What the writers never capitalized upon, despite having plenty of time, was the inherent flaw to the older system. The nanotech was within Skinner’s system, but unlike Scully’s situation, the control chip elements were not present in his body. It took a signal from outside, originating from the control mechanism owned by Krycek, to activate the programming. This could and should have been the key to Skinner’s next step in character development.
Skinner should have been seeking out a means of controlling the nanotech himself, especially to his own benefit. After all, if the nanotech can interfere with the body, it can be programmed to maintain the body. That is one of the functions of the nanotech within the control chip implants seen in “En Ami”, for example. If Skinner continues to be a pawn, used by others, then taking control of the nanotech within his body would be a metaphor (and would facilitate) taking control of his own destiny.
Even if Skinner were to destroy the control mechanism, it would be a step in the right direction. Unfortunately, the writers never took advantage of the obvious storytelling opportunities. The nanotech would either be ignored or used sporadically and inconsistently, because there was little interest on the part of the writing staff to give Skinner that final step towards redemption.

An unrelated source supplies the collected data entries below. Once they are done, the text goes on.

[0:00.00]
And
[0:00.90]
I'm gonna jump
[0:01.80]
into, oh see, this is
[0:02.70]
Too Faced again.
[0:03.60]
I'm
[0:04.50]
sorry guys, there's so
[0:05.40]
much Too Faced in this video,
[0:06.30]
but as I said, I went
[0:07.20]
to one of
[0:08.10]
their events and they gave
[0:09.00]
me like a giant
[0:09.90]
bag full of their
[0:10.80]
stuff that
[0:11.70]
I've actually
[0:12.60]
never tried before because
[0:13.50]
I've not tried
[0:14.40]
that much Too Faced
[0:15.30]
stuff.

Still, that has no bearing on whether or not this episode is successful. From the perspective of the sixth season in particular, this avoids the three primary pitfalls of the “XF Lite” era (seasons 6-7): it has strong connections to the “big picture”, the main characters act according to previously established development, and there’s no “wacky, funny hook”.
In addition, it avoids the mistakes of later mythology episodes by focusing on an element that is consistent with the mythology to date. One could even argue that this was one of the last “pure” mythology tales, written before the need to improvise plot elements from season to season. For all those reasons, this is one of the better episodes of the sixth season.
SKINNER: “Every minute of every day, we choose. Who we are, who we forgive, who we defend and protect. To choose a side or to walk the line, to play the middle, to straddle the fence between what is and what should be. This was the course I chose, trying to find the delicate balance of interests that can never exist, choosing by not choosing. Defending a center which cannot hold. So death chose for me.”
SKINNER: “I’ve been lying here thinking. Your quest…it should have been mine.”
SCULLY: “What do you mean?”
SKINNER: “If I die now, I die in vain. I have nothing to show for myself. My life…”
SCULLY: “Sir, you know that’s not true.”
SKINNER: “It is. I can see now that…I always played it safe. I wouldn’t take sides. Wouldn’t let you and Mulder pull me in.”
SCULLY: “You’ve been our ally more times than I can say.”
SKINNER: “Not the kind of ally that I could have been.”
Overall, this episode is something of a return to form, bringing some much needed conspiracy and mythology elements to the sixth season. This is also arguably the best Skinner-centric episode of the series, and had the writers followed through, it could have been the source of his redemption. Even so, this was one of the highlights of the sixth season.